Вся наша квартира была заставлена стеклянными банками, в которых стояли букеты багровых маков — каждый день, возвращаясь из своих опасных странствий по полям и бахчам, я приносила новый букет. Я действительно пропадала черт знает где, с утра до позднего вечера: мы ловили в развалинах скорпионов — милое занятие для двенадцатилетней девочки (до сих пор иногда мне снится омерзительно-ласковое подрагивание суставчатого хвоста, дугою занесенного над головой смертельной твари).
Не мудрено, что, являясь домой, я валилась спать как убитая.
С весны до осени мы с мамой и шестилетней сестрой спали на балконе. И однажды под утро я проснулась от голоса отца. Он стоял в нижнем белье и кричал:
— Война, говорю тебе, война! Одевай детей, спускайтесь вниз.
(Многих тогда ввели в заблуждение зарево на небе, огненные вспышки от замыканий на столбах электропередач и подземный гуд, похожий на гул летящих бомбардировщиков.)
Раздетые, обезумевшие и заплаканные жители окрестных домов высыпали вниз, во двор. Многие были завернуты в простыни, блуждали, как тени в Дантовом «Аду».

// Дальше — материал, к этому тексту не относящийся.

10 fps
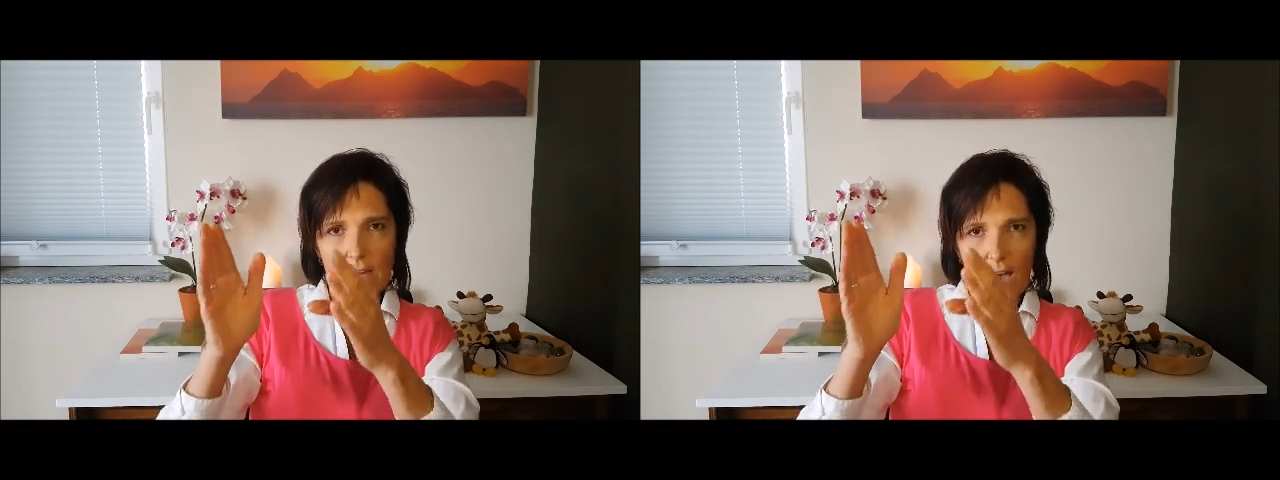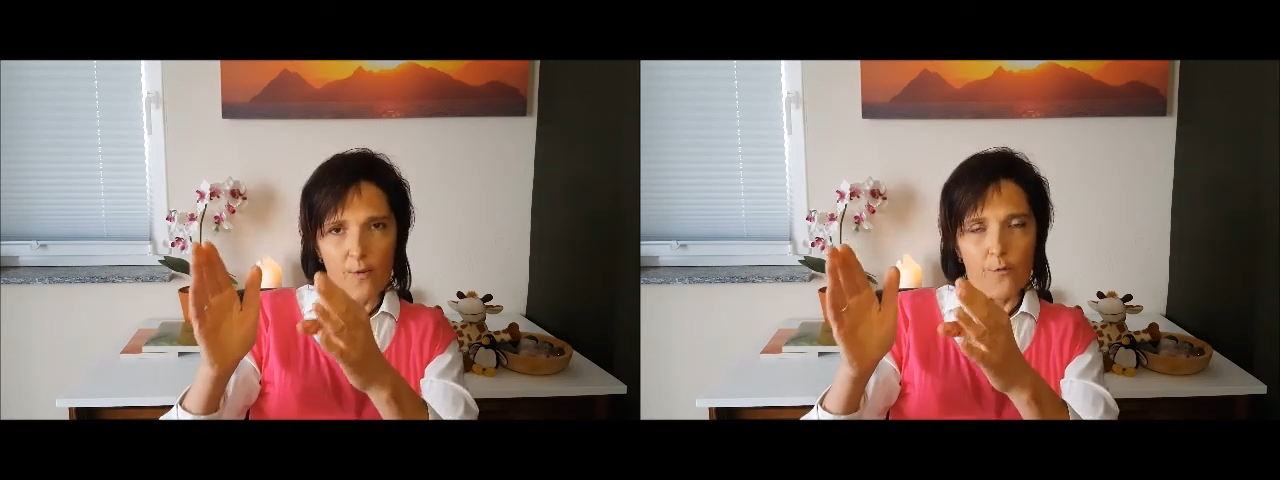
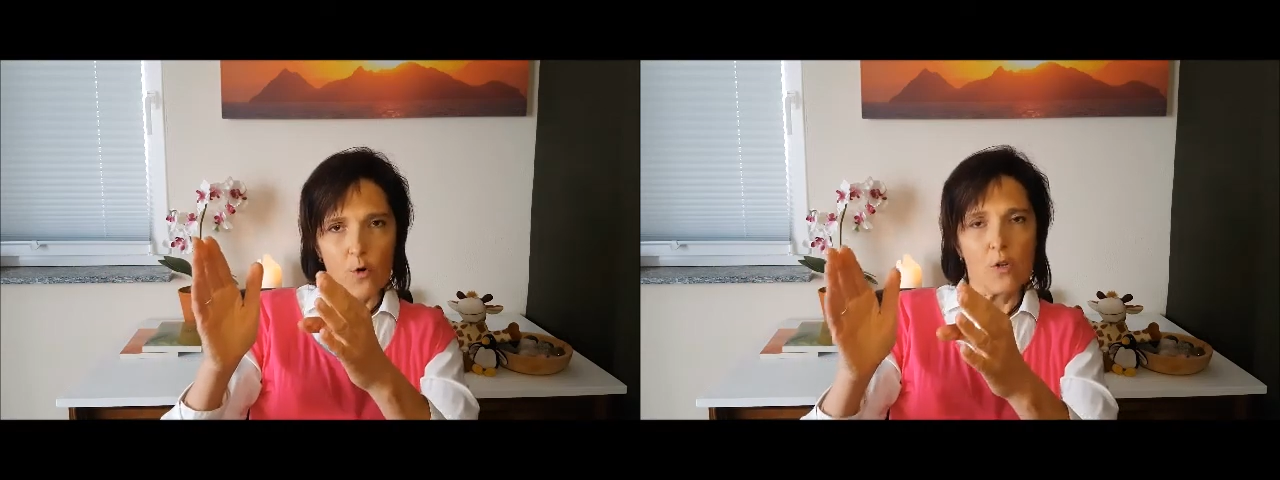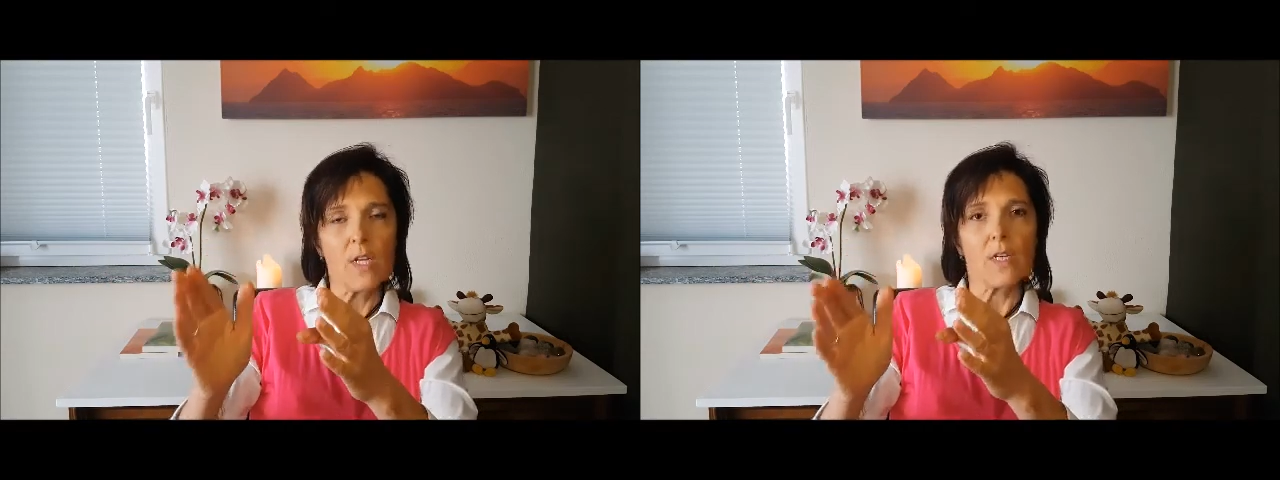
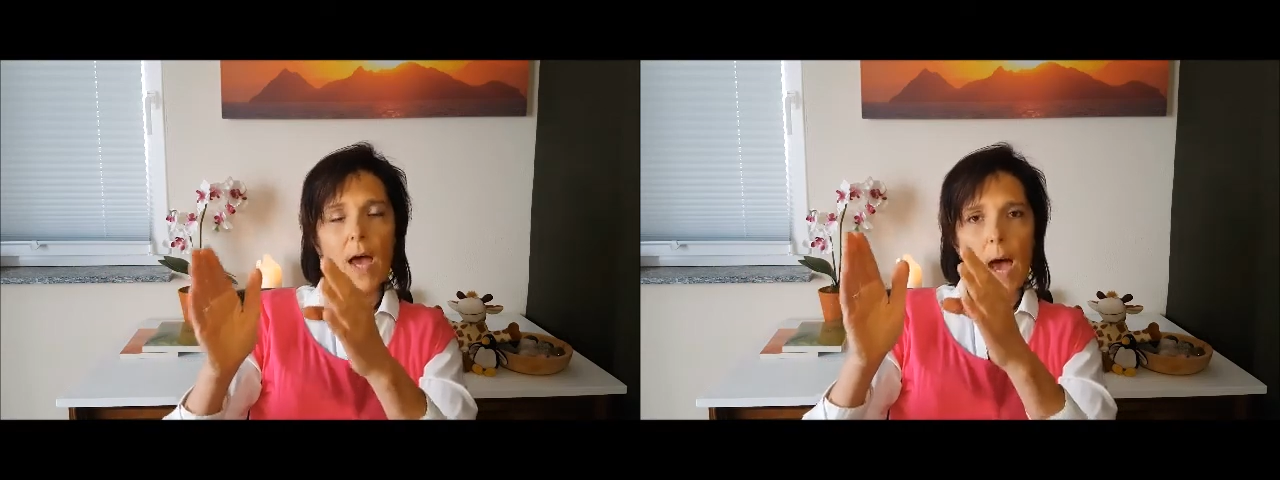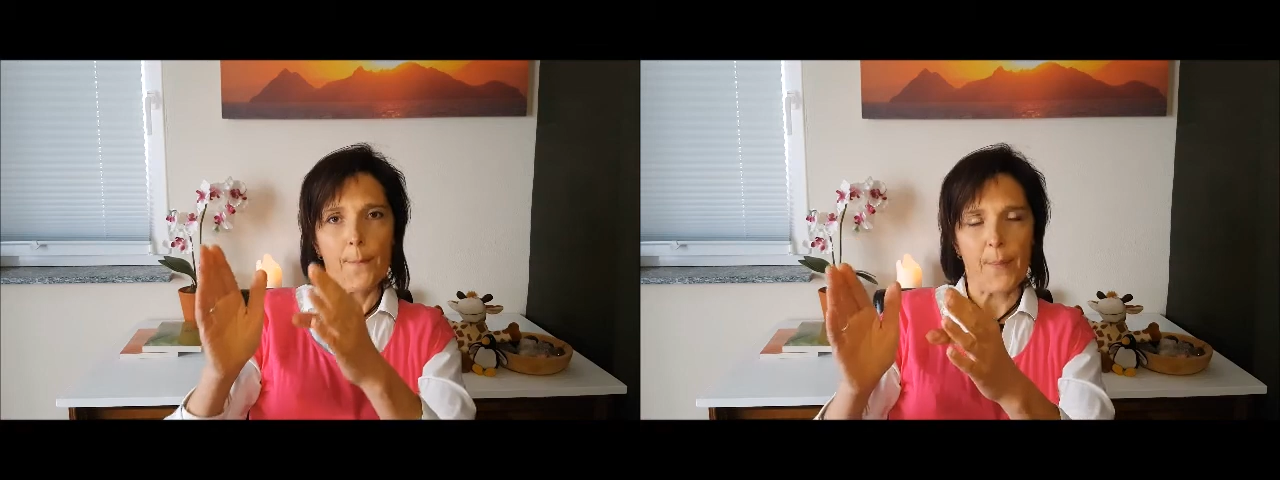davon
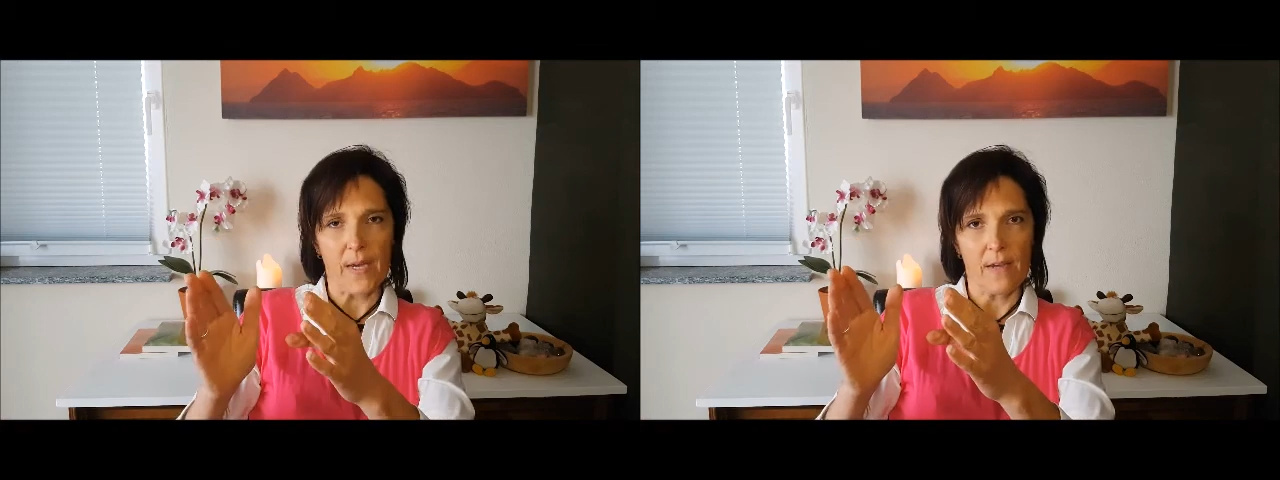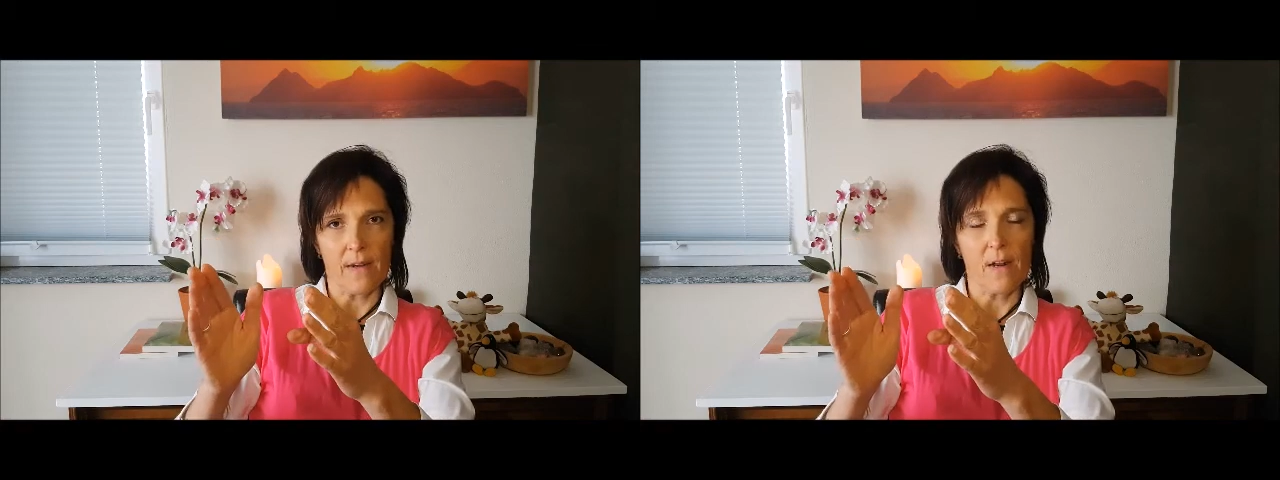nicht
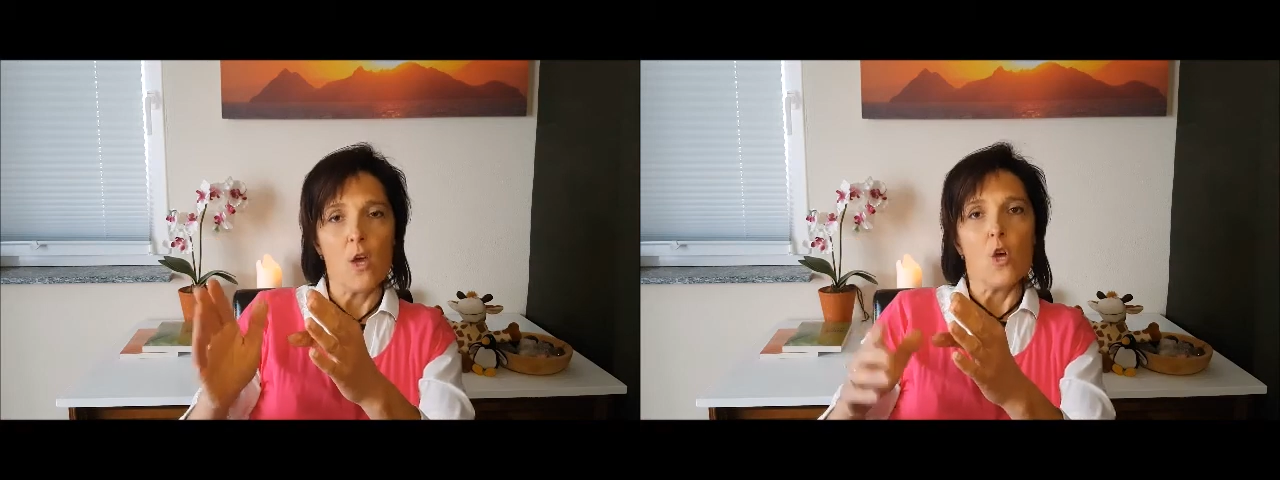abbringen.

Я столкнулась со своим одноклассником по имени Гамлет Цой, который с радостным возбуждением предрек, что экзамены — вот увидишь! — в этом году отменят.
А через час на своей колымаге приехал мой дядька. В багажнике были лопата, лом и грабли — он приехал нас откапывать. Его саманный домишко на Кашгарке растрясло довольно забавным и удачным образом: одна стена дома целиком выпала на улицу, явив всем желающим бесплатный уличный театр. Отдельно и, как принято сейчас говорить, — концептуально — стоял унитаз «The best Niagara», тот, что дядька приволок когда-то из заброшенных британских казарм.